A propos de l’ouvrage :

Susana Gállego Cuesta, Traité de l’informe. Monstres, crachats et corps débordants à la Renaissance et au
XXe siècle
, Paris, Classiques Garnier, « Perspectives comparatistes », 2021.
9782406119227

L’ouvrage de Susana Gállego Cuesta, paru en 2021 aux éditions Classiques Garnier, est en partie issu d’une thèse de doctorat réalisée à Sorbonne Université sous la direction de François Lecercle et soutenue en 2015. L’actuelle conservatrice en chef du patrimoine et directrice du musée des Beaux-Arts de Nancy signe ici une courageuse et passionnante monographie sur l’informe, une notion pourtant a priori insaisissable tant elle semble échapper aux catégories. Mais le paradoxe de la démarche n’est qu’apparent puisque, comme l’écrit l’autrice, « il est peut-être impossible de définir l’informe, il est possible néanmoins de saisir ce que peut être l’art informe » (p. 61).

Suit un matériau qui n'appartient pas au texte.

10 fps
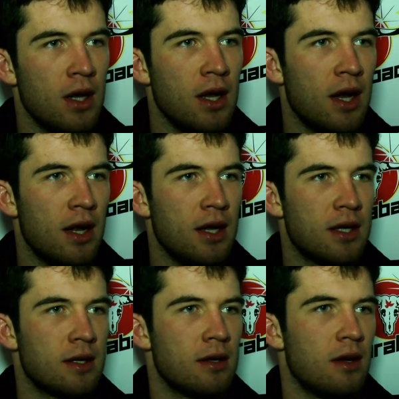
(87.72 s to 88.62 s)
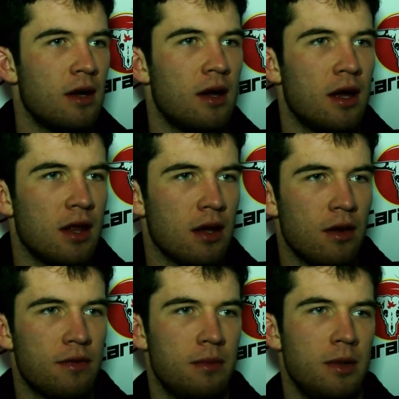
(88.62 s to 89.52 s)
Yeah, it is. I think
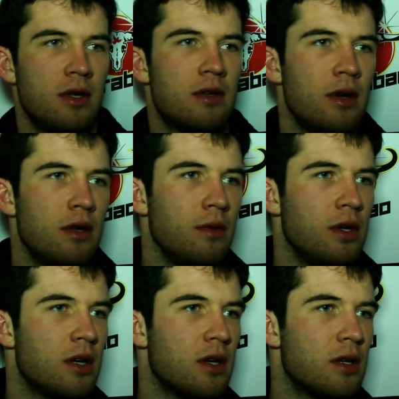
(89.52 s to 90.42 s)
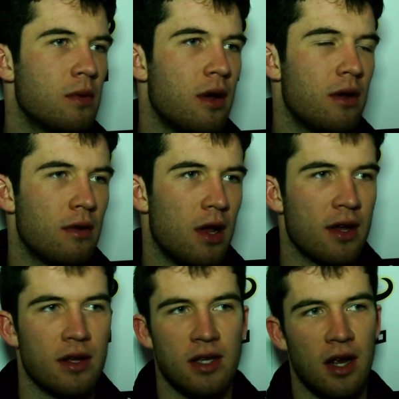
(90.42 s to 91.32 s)
you have to be straight to each other as well,
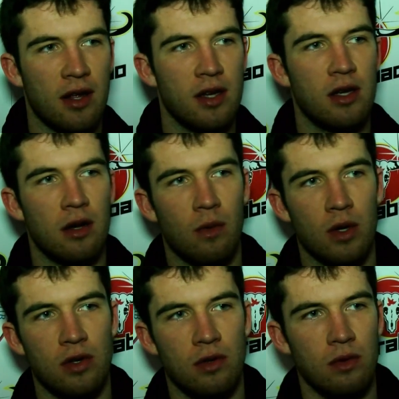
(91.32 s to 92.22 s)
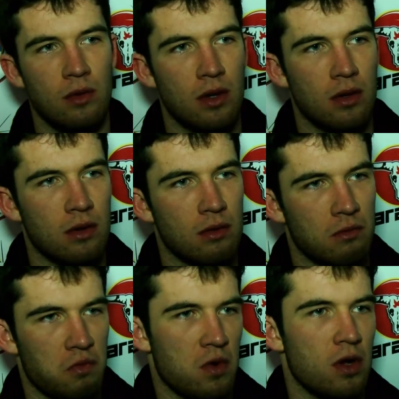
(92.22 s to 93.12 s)
like telling each other what to do. And
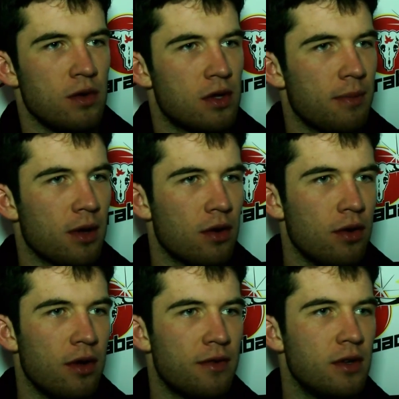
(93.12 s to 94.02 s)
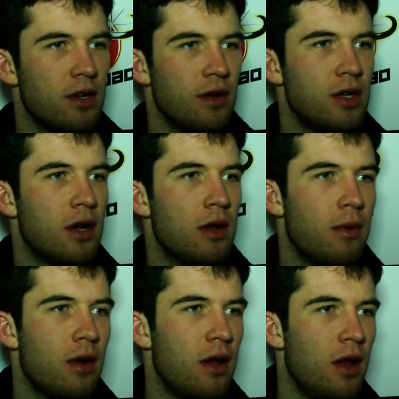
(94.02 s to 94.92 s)
when you do something good, you have to tell each other.
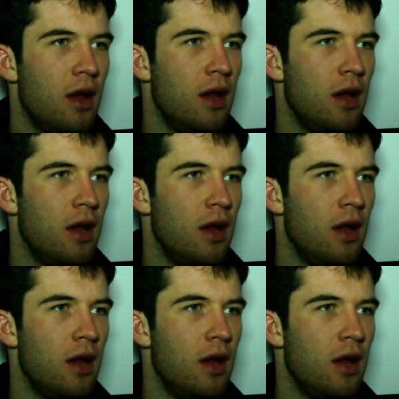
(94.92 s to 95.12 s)
But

Pour ce faire, Susana Gállego Cuesta adopte une approche comparative, faisant dialoguer les littérature espagnole (Thérèse d’Avila, Libro de la vida) et française (Les Cinq livres de Rabelais, les Essais de Montaigne, L’Heptaméron de Marguerite de Navarre, Le Moyen de parvenir de Béroalde de Verville), la littérature artistique (Alberti, Léonard, Vasari) et l’art (François Desprez pour Les songes drolatiques de Pantagruel et, surtout, Léonard et Pontormo). Si l’ouvrage fait la part belle à la Renaissance, où apparaît l’adjectif « informe », il s’ouvre toutefois sur le travail de l’artiste contemporain Michel Blazy autour de la corruption des matières organiques, pour se clore sur la figure de Louise Bourgeois. La démarche comparative de Susana Gállego Cuesta se veut donc aussi résolument anachronique, interrogeant la contemporanéité par la Renaissance et, plus encore, la Renaissance par la contemporanéité :

 

Se dessine alors un corpus bicéphale, à cheval sur des textes et des œuvres visuelles, mais aussi sur deux époques : à cet ensemble ancien s’adjoignent des œuvres plastiques modernes et contemporaines (…). Ce parti-pris repose sur un constat : le XVIe siècle a beaucoup fait résonner et raisonner le début du XXe siècle (…). A leur tour, ces premières décennies du siècle sont essentielles à la compréhension de l’art contemporain (…) (p. 23).

 

Il faut en effet attendre le XXe siècle pour voir se constituer la notion d’informe, dont la spécialiste retrace l’histoire :

 

L’informe en tant qu’objet conceptuel est une invention du XXe siècle qui se construit en deux temps : un premier mouvement intervient dans les deux décennies inaugurales du siècle, autour de Freud et des Surréalistes – Documents cristalliserait ainsi les aspirations révolutionnaires et transgressives de toute une génération cherchant dans l’art et la littérature le moyen de changer leur vie. Un deuxième mouvement est lisible dans les deux dernières décennies du siècle, dans le débat transatlantique sur l’œuvre de Bataille : un effort d’exégèse et de réédition donne lieu à des interprétations divergentes qui retravaillent autant Documents que la psychanalyse (p. 79).

 

Susana Gállego Cuesta part donc de l’éphémère et très confidentielle revue de Georges Bataille (1929-1930) afin de mettre en évidence, par un « grand écart temporel » (p. 22), la manière dont cette notion atemporelle travaille la production littéraire et artistique, et « hante la pensée esthétique » (p. 22) de la Renaissance, période de toutes les codifications mais peu encline à conceptualiser l’informe en tant que tel.